Astronautas higienizam a entrada da maior comunidade de Macondo  posando para fotos enquanto ruas, becos e ruelas escada acima continuam acumulando lixo, pessoas, barracas de alimentos e objetos virulentos no chão sujo que os próprios moradores tentam varrer à exaustão, com vassouras de cabo quebrado e pás furadas pelo tempo.
A prefeitura coloca guaritas, guardas e grades no calçadão da orla para inibir a prática de exercícios, passeios de bicicleta e com animais de estimação e quem não obedecer pode ser advertido, multado ou conduzido a uma delegacia.
Caminho lentamente pelo meu quarto pequeno, com medo de levar um tombo, torcer um pé, cortar-me ou dar uma cabeçada no momento em que o mundo inteiro constrói às pressas hospitais de campanha e cemitérios clandestinos.

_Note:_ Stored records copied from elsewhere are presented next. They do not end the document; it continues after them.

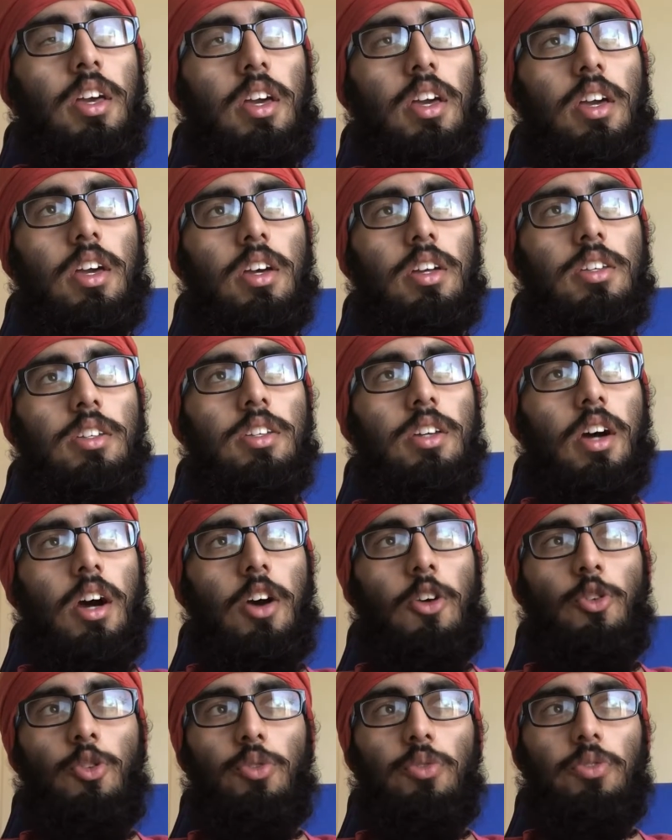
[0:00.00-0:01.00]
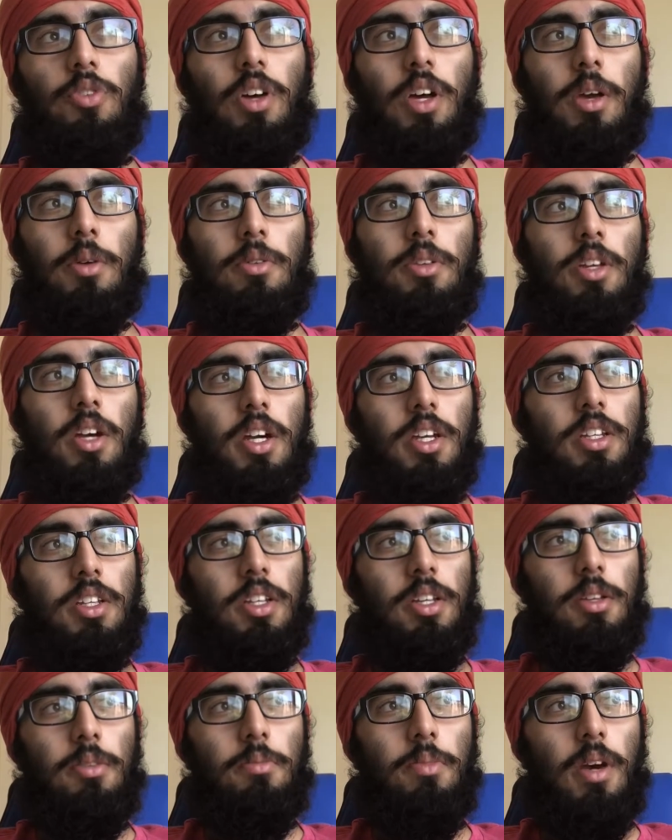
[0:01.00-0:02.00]
and hopefully I
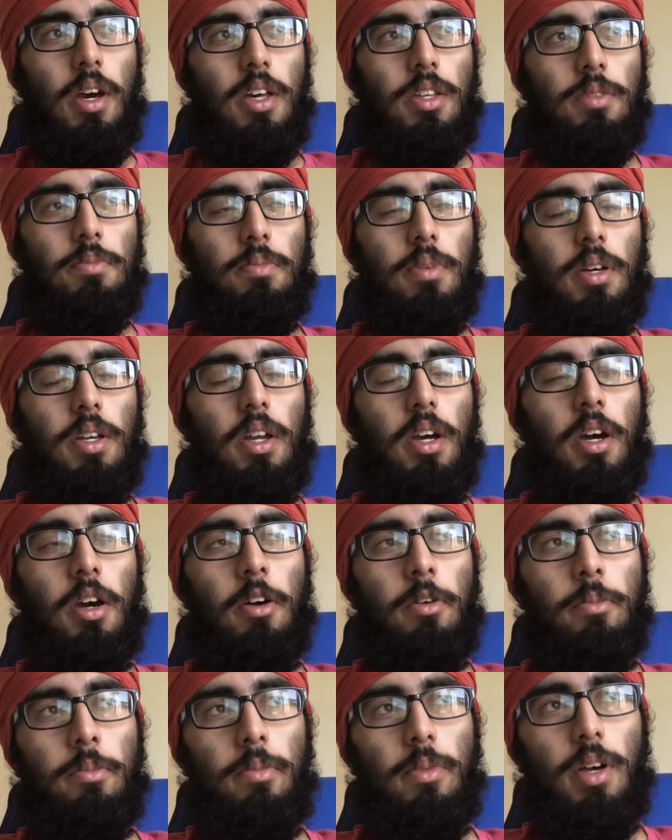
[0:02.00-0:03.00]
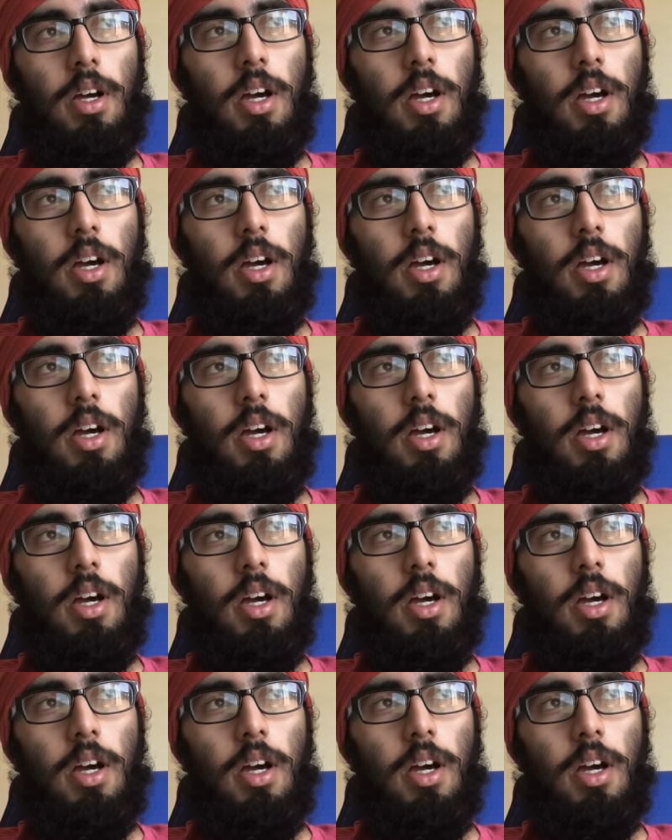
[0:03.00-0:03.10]
did pass, but I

A mídia martela noite e dia a orientação para ficarmos em casa, informa que a frota de veículos públicos foi reduzida, enquanto apresenta imagens de trens, barcas, ruas e ônibus superlotados, todos ignorando a orientação para que passageiros não viagem de pé. Metade das mulheres do país e alguns homens aprendem a confeccionar máscaras de pano para sair às ruas e não serem contaminados, lojas disponibilizam palitinhos descartáveis para que os usuários digitem sua senha no cartão sem tocar o teclado, já que é por meio das mãos e das vias aéreas que se transmite a pestilência, estou neste momento de máscara e luvas, cercada por recipientes com álcool em gel.

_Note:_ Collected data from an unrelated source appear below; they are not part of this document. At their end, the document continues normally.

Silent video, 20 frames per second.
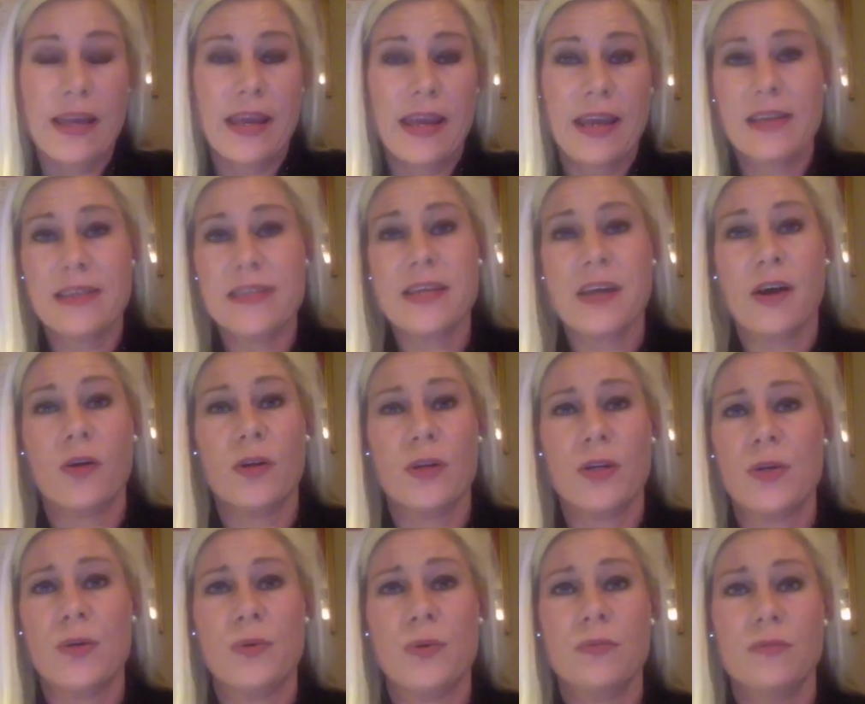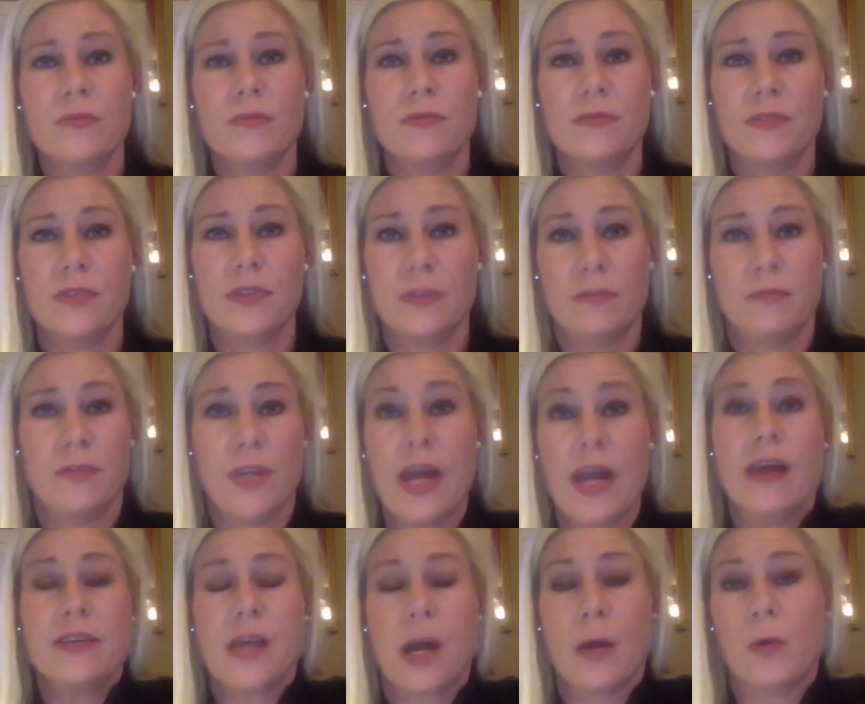I can't tell you,
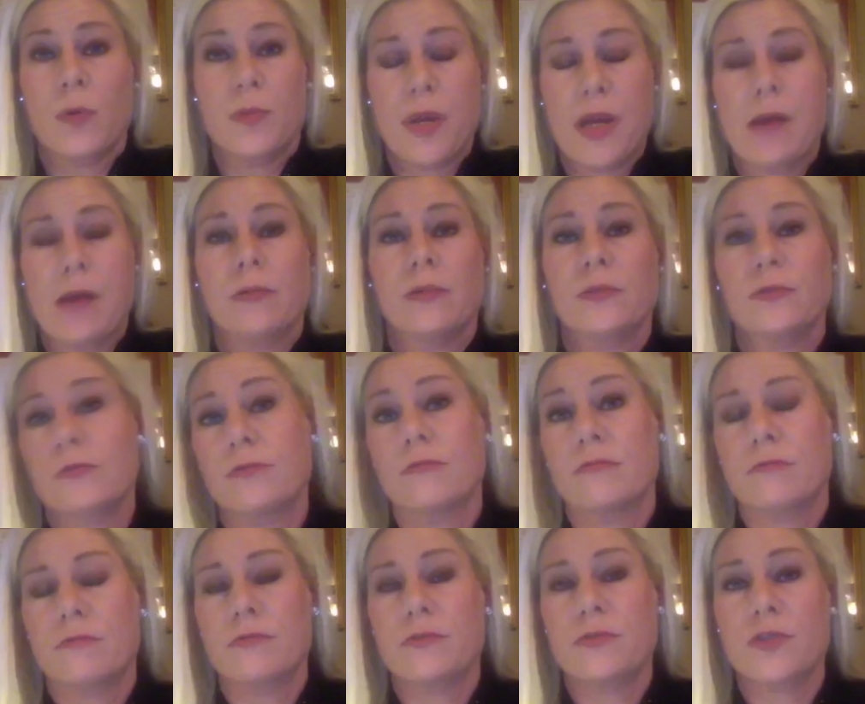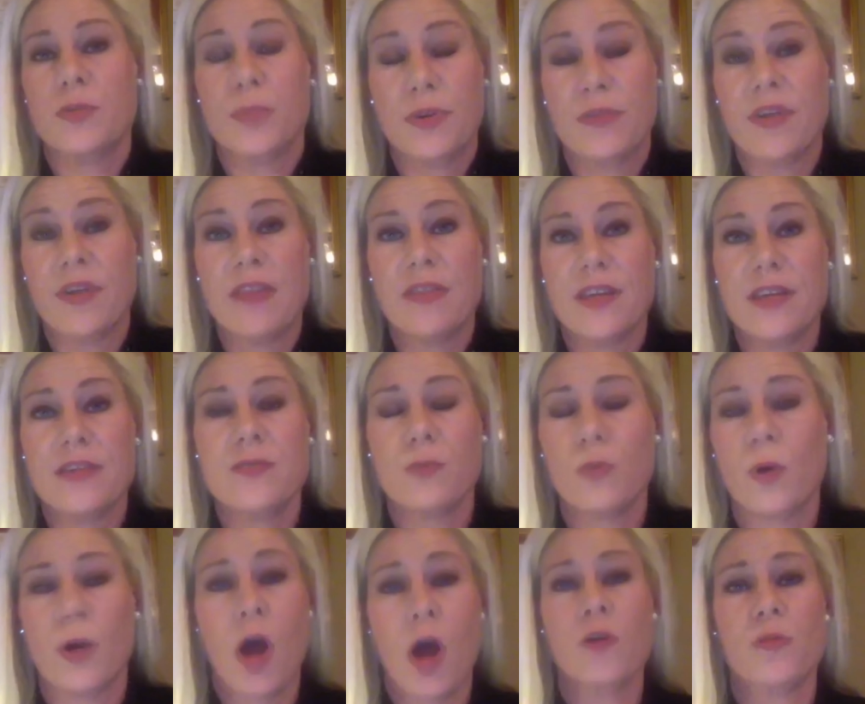yes, I would be able to prevent this
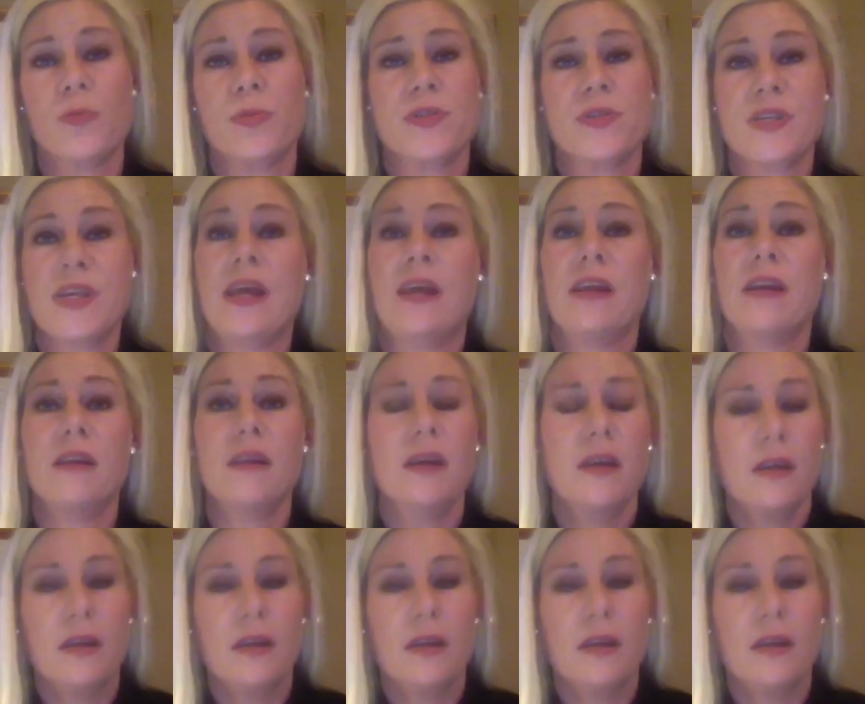100%.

Funerárias e coveiros enriquecem, cidades cavam imensas valas comuns aguardando os mortos enquanto multidões se aglomeram para comprar peixes e ovos de Páscoa.
Hoje é dia santo e estou muito feliz, tenho noventa e nove anos e moro há trinta num asilo público, nasci nas ruas, fui prostituta, vivi grande parte da minha vida numa casa de tábuas sustentada por palafitas em cima de esgotos pestilentos, sem calçamento nem luz elétrica e, pela primeira e única vez, serei entrevistada em cadeia nacional, junto a moradores de rua, detentos, camelôs e prostitutas sem trabalho, muito feliz porque finalmente o país inteiro vai nos ver.